For this exercise, copy all the data exactly and include none of the pictures.

START ENTRIES SHOWN

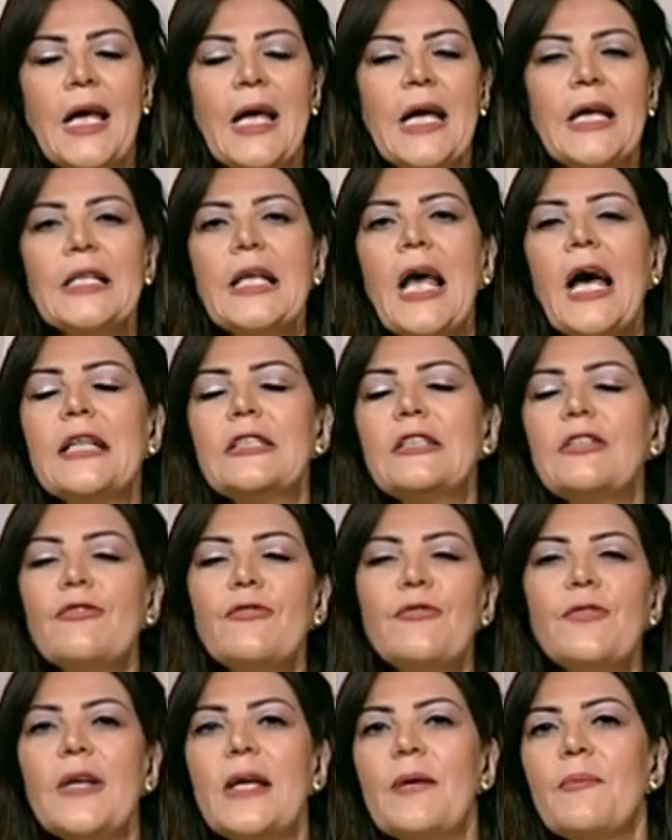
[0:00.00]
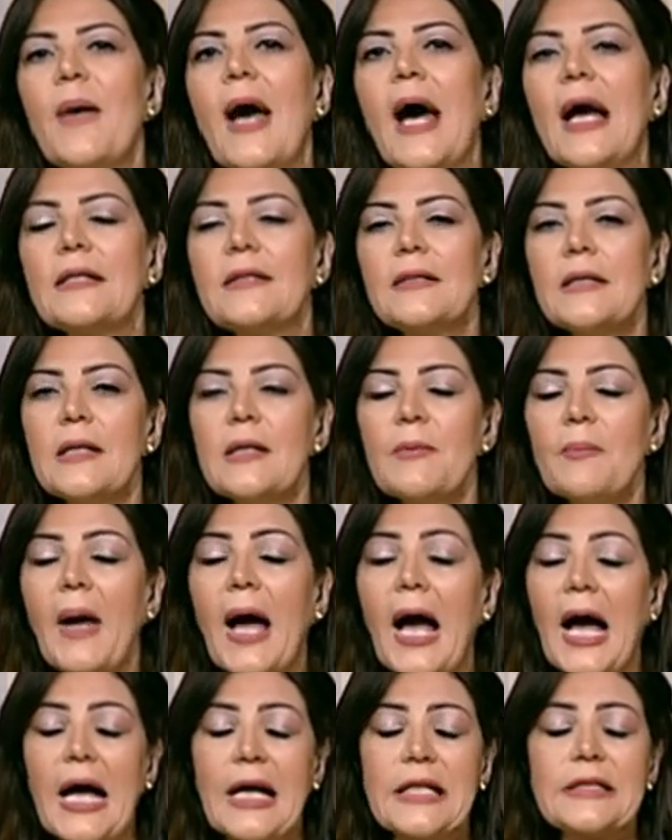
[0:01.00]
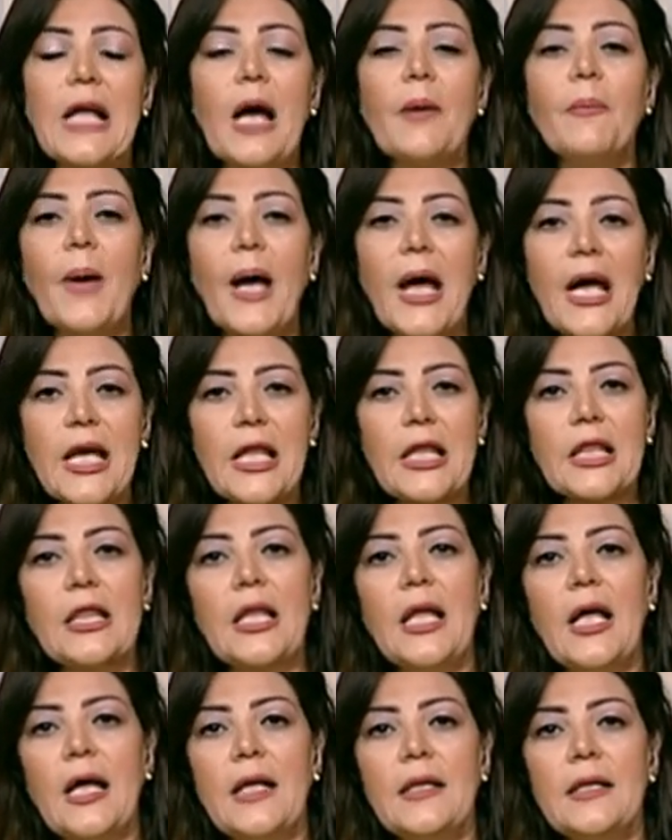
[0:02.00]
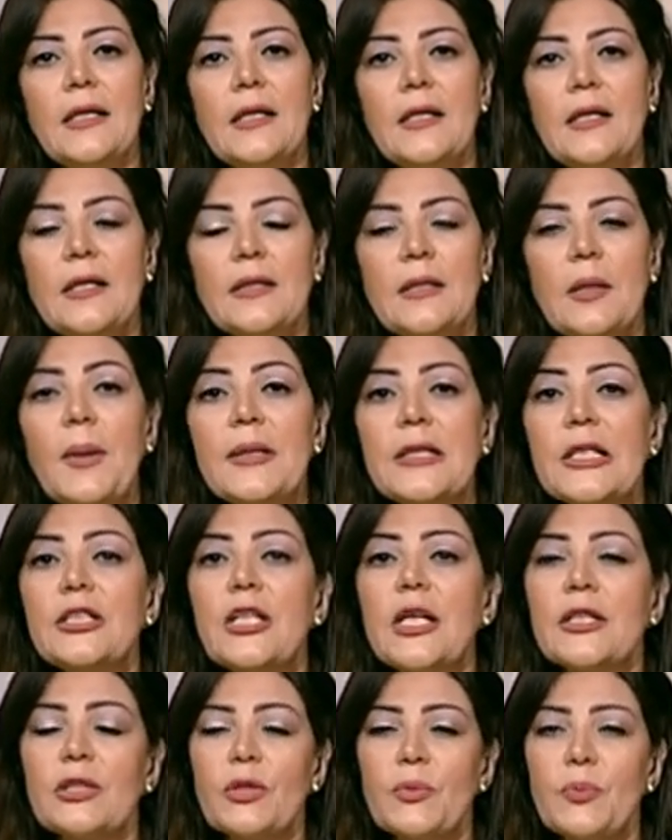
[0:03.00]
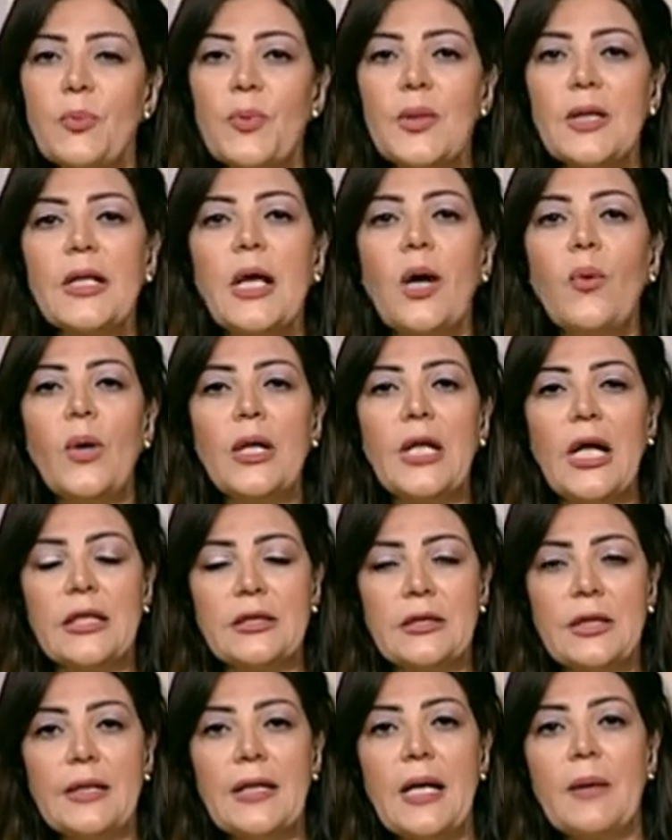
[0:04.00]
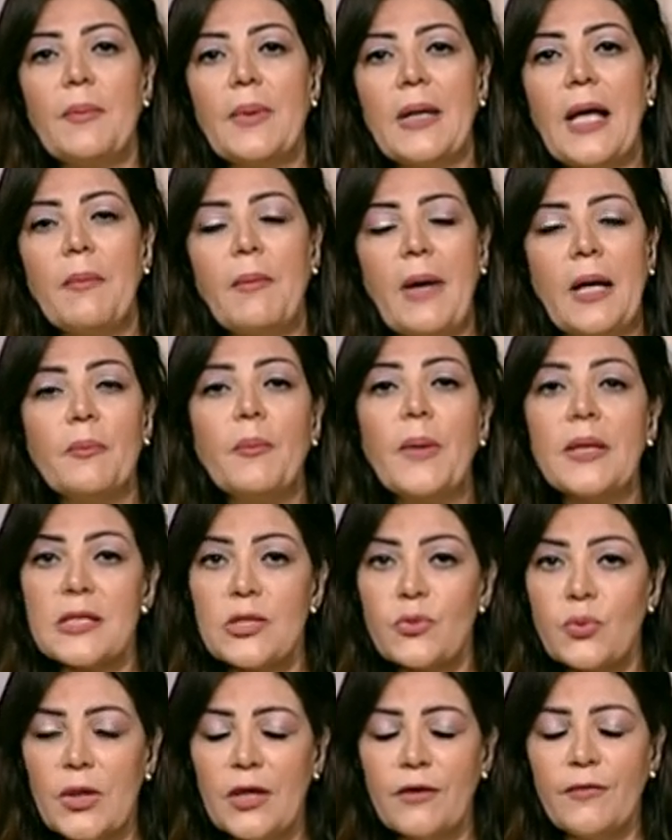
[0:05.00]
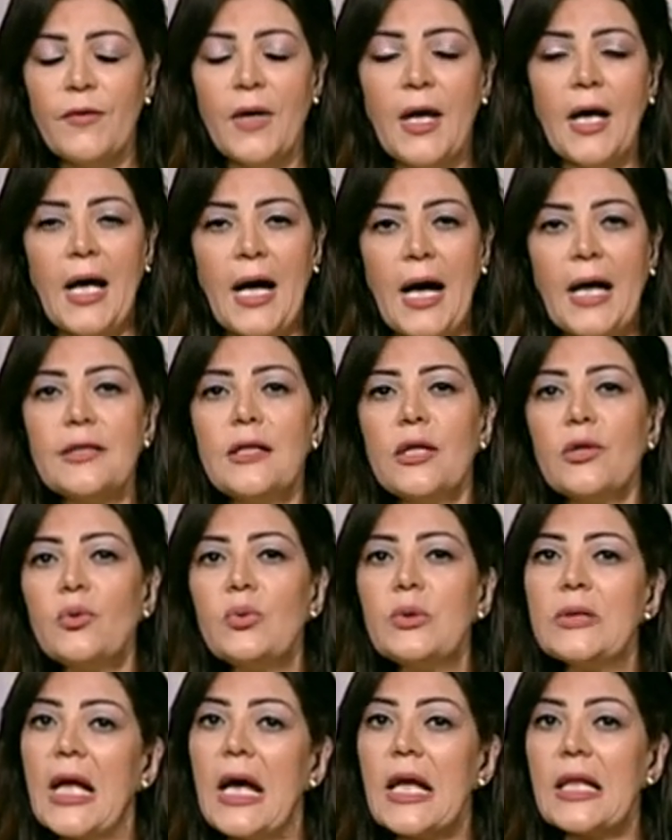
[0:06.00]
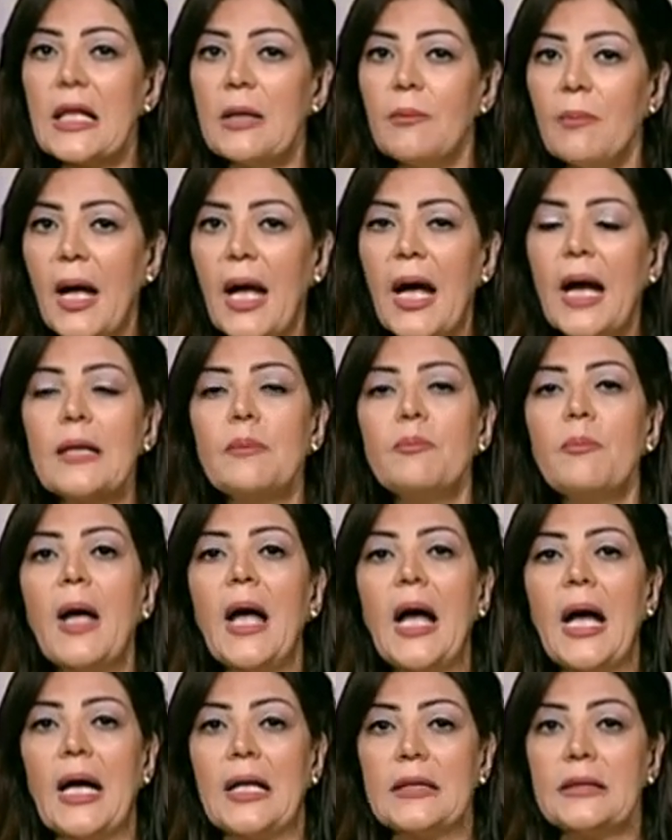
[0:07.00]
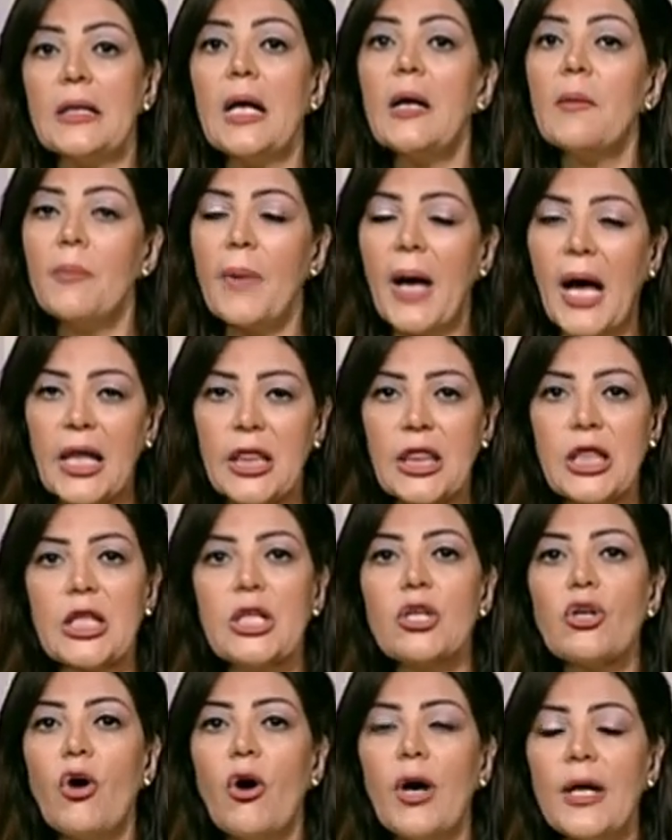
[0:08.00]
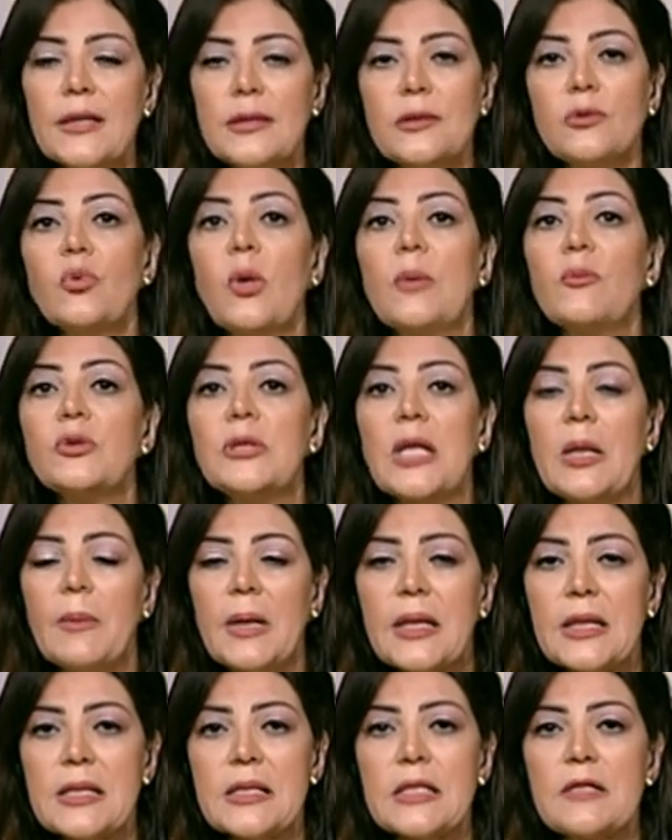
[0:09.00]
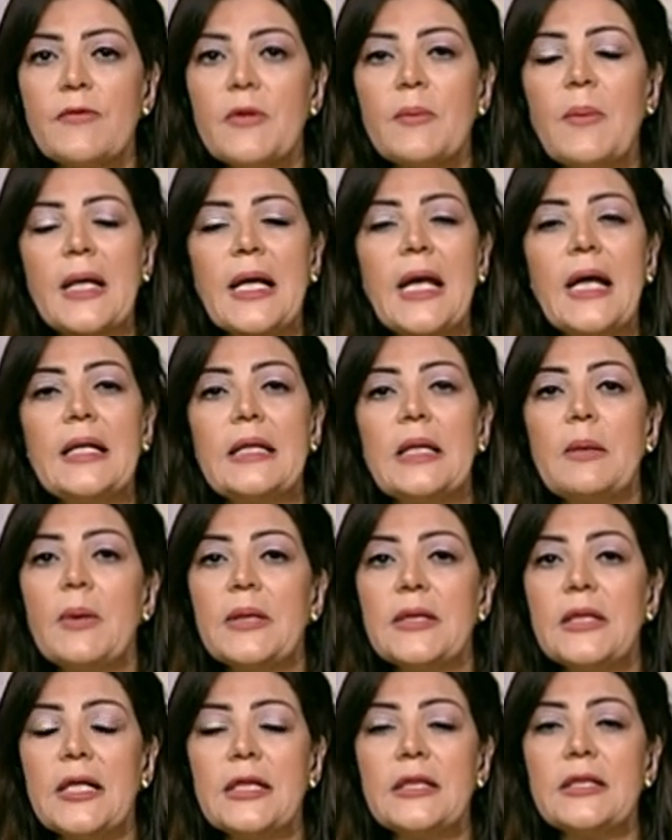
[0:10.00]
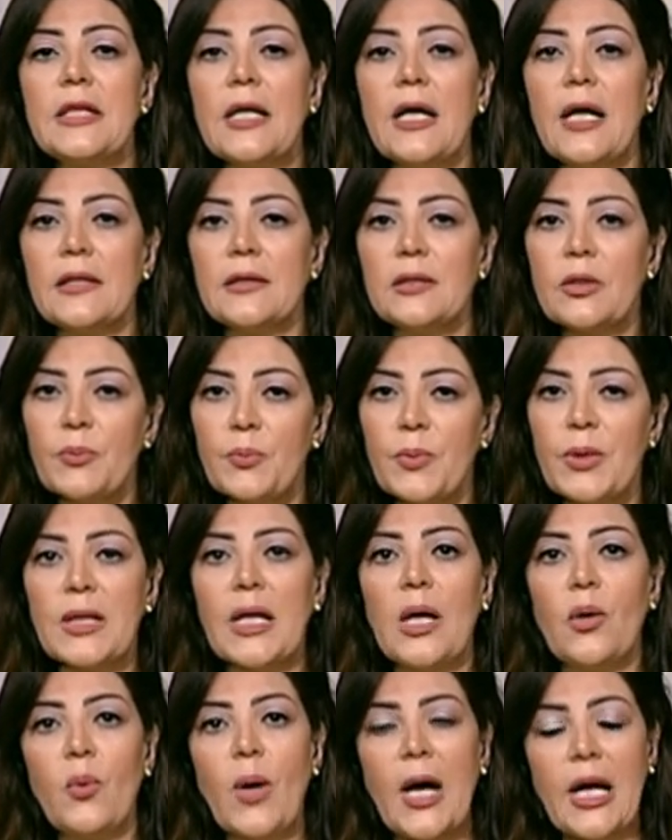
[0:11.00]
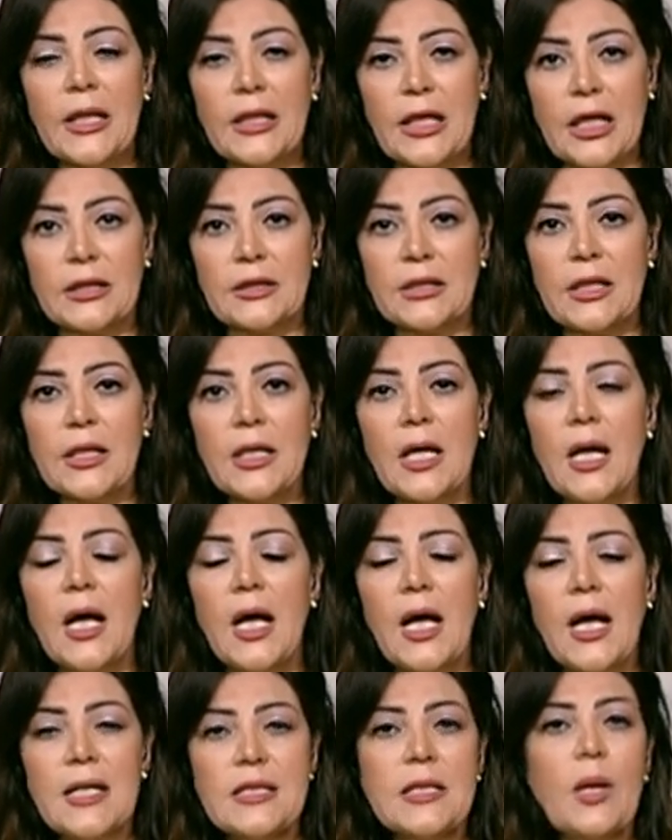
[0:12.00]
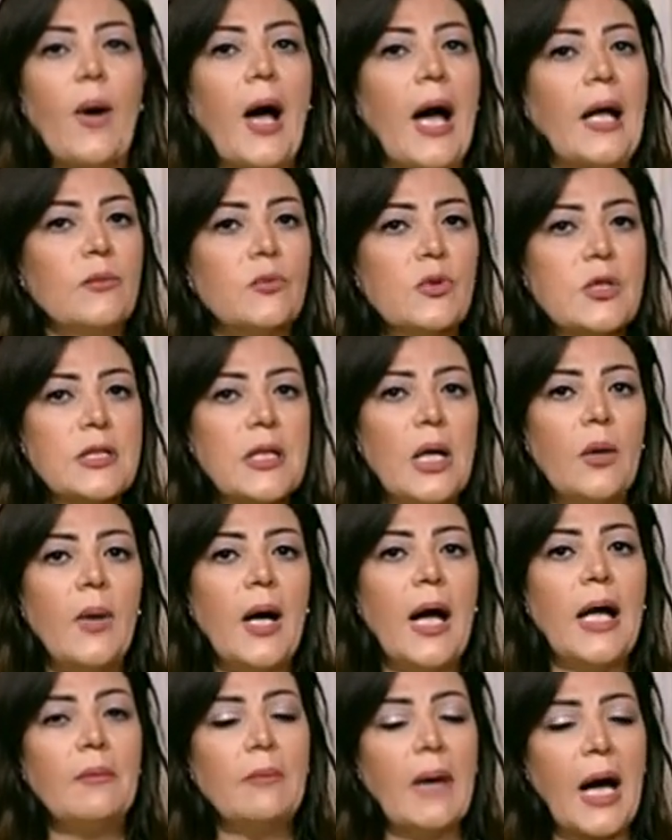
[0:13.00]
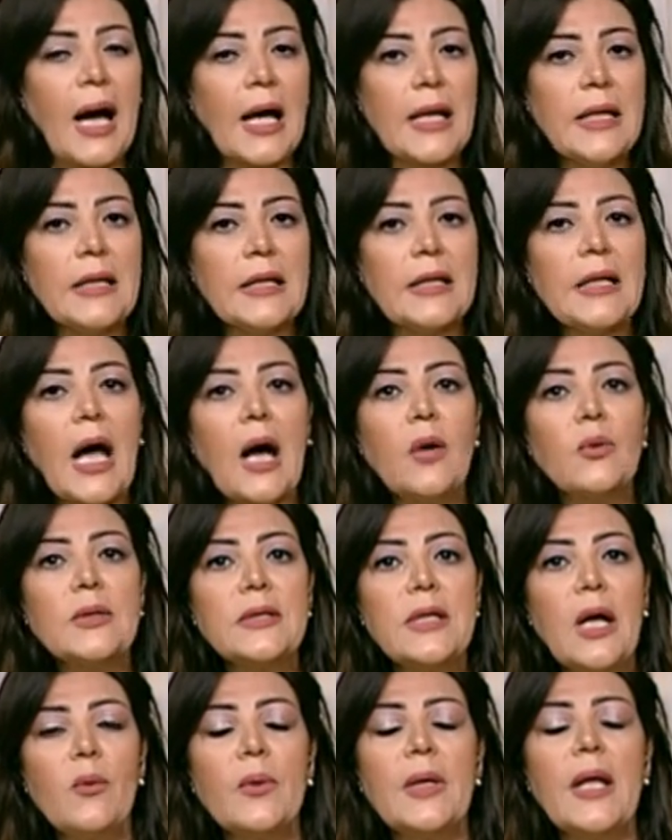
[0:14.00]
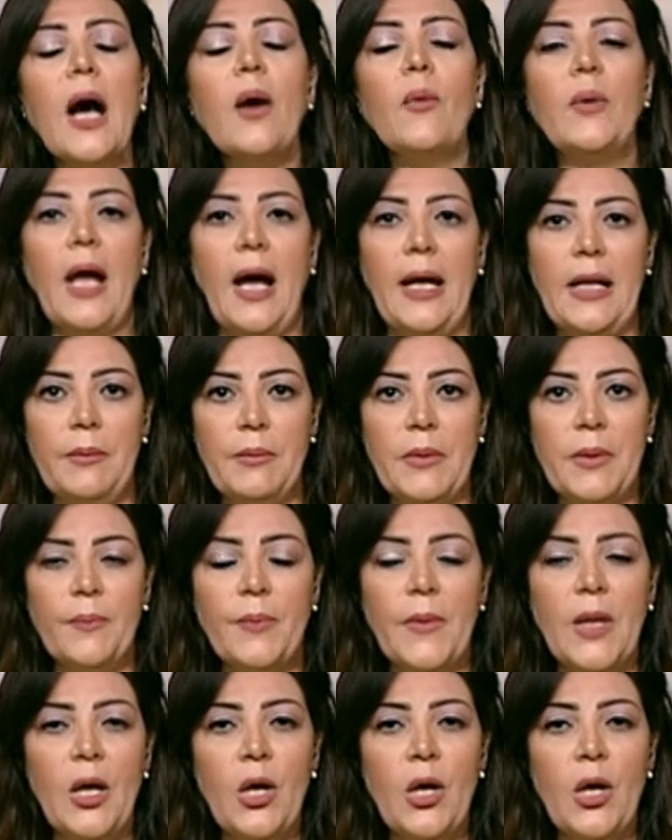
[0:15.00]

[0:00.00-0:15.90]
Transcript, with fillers: يهدف معهد أبحاث النباتات الطبية والعطرية بجامعة بني سويف أن يكون هذا المعهد معهد بحثي رائد ومتميز في مجال النباتات الطبية والعطرية سواء على المستوى المحلي أو الدولي أو العالمي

END ENTRIES SHOWN

→ RESPONSE FOR THIS EXERCISE
[0:00.00]
[0:01.00]
[0:02.00]
[0:03.00]
[0:04.00]
[0:05.00]
[0:06.00]
[0:07.00]
[0:08.00]
[0:09.00]
[0:10.00]
[0:11.00]
[0:12.00]
[0:13.00]
[0:14.00]
[0:15.00]

[0:00.00-0:15.90]
Transcript, with fillers: يهدف معهد أبحاث النباتات الطبية والعطرية بجامعة بني سويف أن يكون هذا المعهد معهد بحثي رائد ومتميز في مجال النباتات الطبية والعطرية سواء على المستوى المحلي أو الدولي أو العالمي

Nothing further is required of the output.